[WHAT IS EXPECTED] From the listing below, reproduce exactly the lines starting with the one with "[00:00:00.90 to 00:00:01.80]" and going on through the one with "[00:00:07.20 to 00:00:08.10]", both ends kept. No picture is copied.

[DATA FOR THIS EXERCISE]

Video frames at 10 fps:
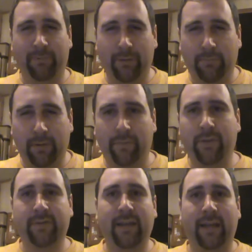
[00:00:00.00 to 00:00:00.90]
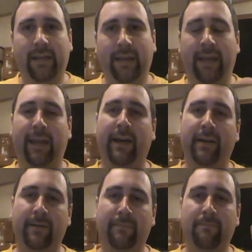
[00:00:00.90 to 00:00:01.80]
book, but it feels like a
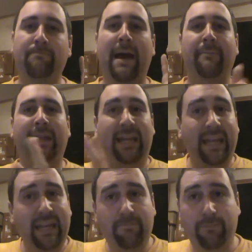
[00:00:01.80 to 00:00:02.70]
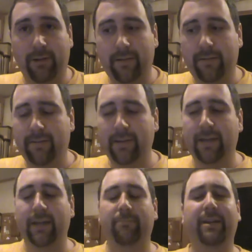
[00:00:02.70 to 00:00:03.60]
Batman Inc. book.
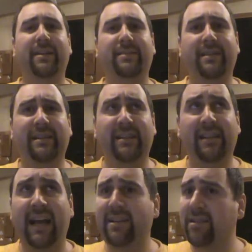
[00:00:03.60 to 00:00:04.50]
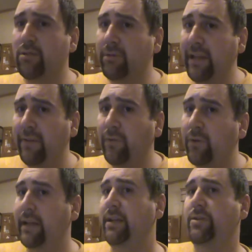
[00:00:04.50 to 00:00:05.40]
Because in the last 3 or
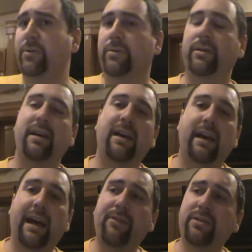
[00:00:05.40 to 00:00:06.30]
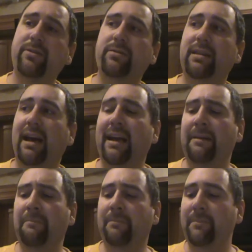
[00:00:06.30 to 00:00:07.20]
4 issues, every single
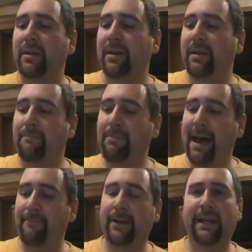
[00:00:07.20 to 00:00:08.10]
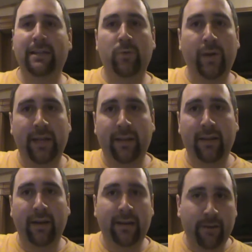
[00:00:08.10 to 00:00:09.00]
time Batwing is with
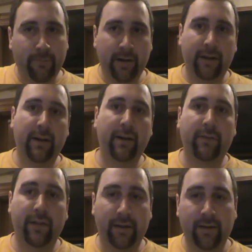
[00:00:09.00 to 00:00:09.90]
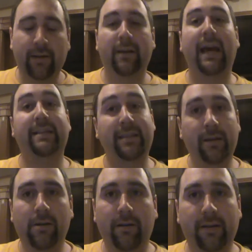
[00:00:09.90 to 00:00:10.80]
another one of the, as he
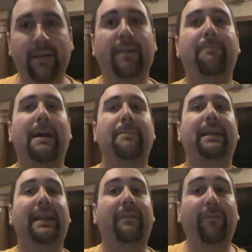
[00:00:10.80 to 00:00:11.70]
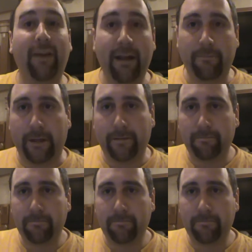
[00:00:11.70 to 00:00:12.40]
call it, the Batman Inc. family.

--

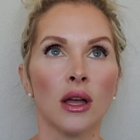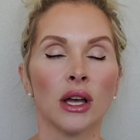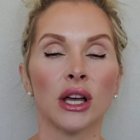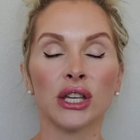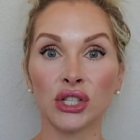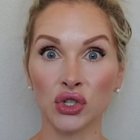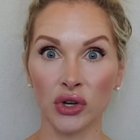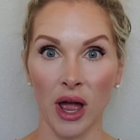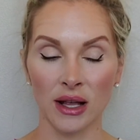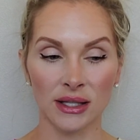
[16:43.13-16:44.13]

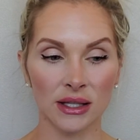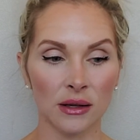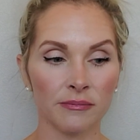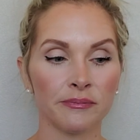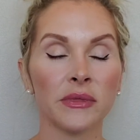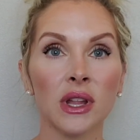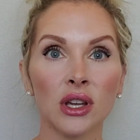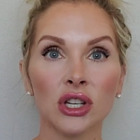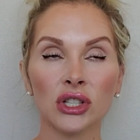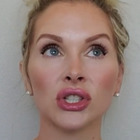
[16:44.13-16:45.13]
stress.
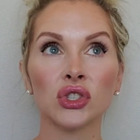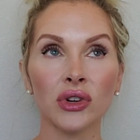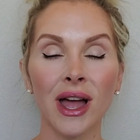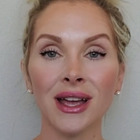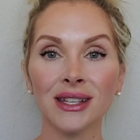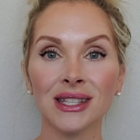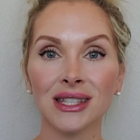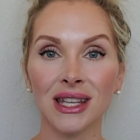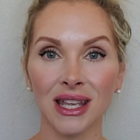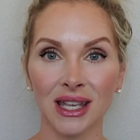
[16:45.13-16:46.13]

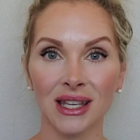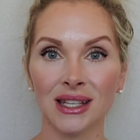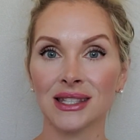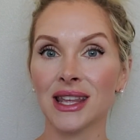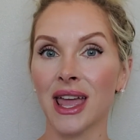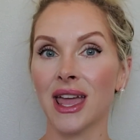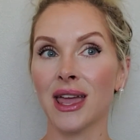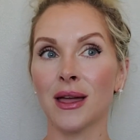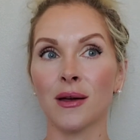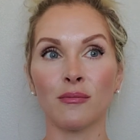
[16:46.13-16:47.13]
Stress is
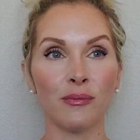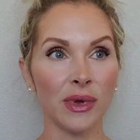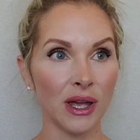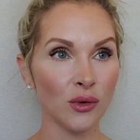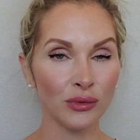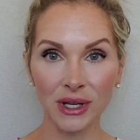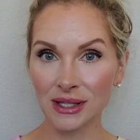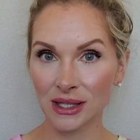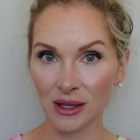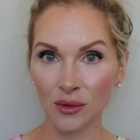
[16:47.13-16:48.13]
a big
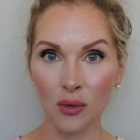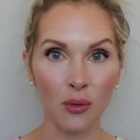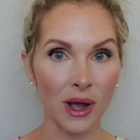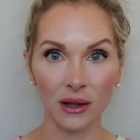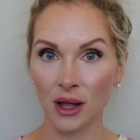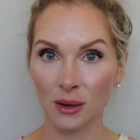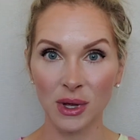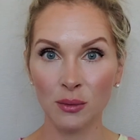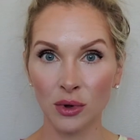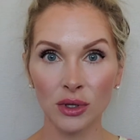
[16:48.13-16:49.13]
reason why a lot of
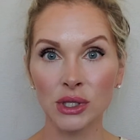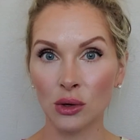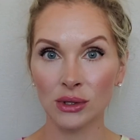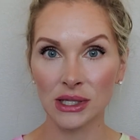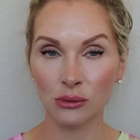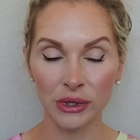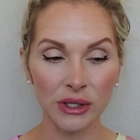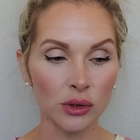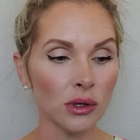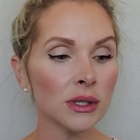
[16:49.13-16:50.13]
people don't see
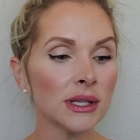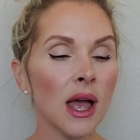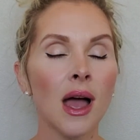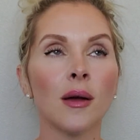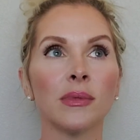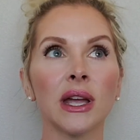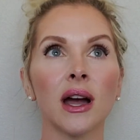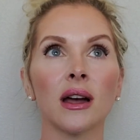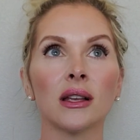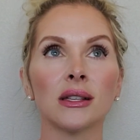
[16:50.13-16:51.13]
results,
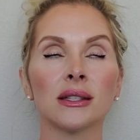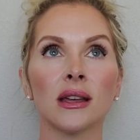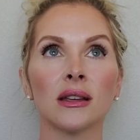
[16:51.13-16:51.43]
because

[SOLUTION FOR THIS TASK]
[00:00:00.90 to 00:00:01.80]
book, but it feels like a
[00:00:01.80 to 00:00:02.70]
[00:00:02.70 to 00:00:03.60]
Batman Inc. book.
[00:00:03.60 to 00:00:04.50]
[00:00:04.50 to 00:00:05.40]
Because in the last 3 or
[00:00:05.40 to 00:00:06.30]
[00:00:06.30 to 00:00:07.20]
4 issues, every single
[00:00:07.20 to 00:00:08.10]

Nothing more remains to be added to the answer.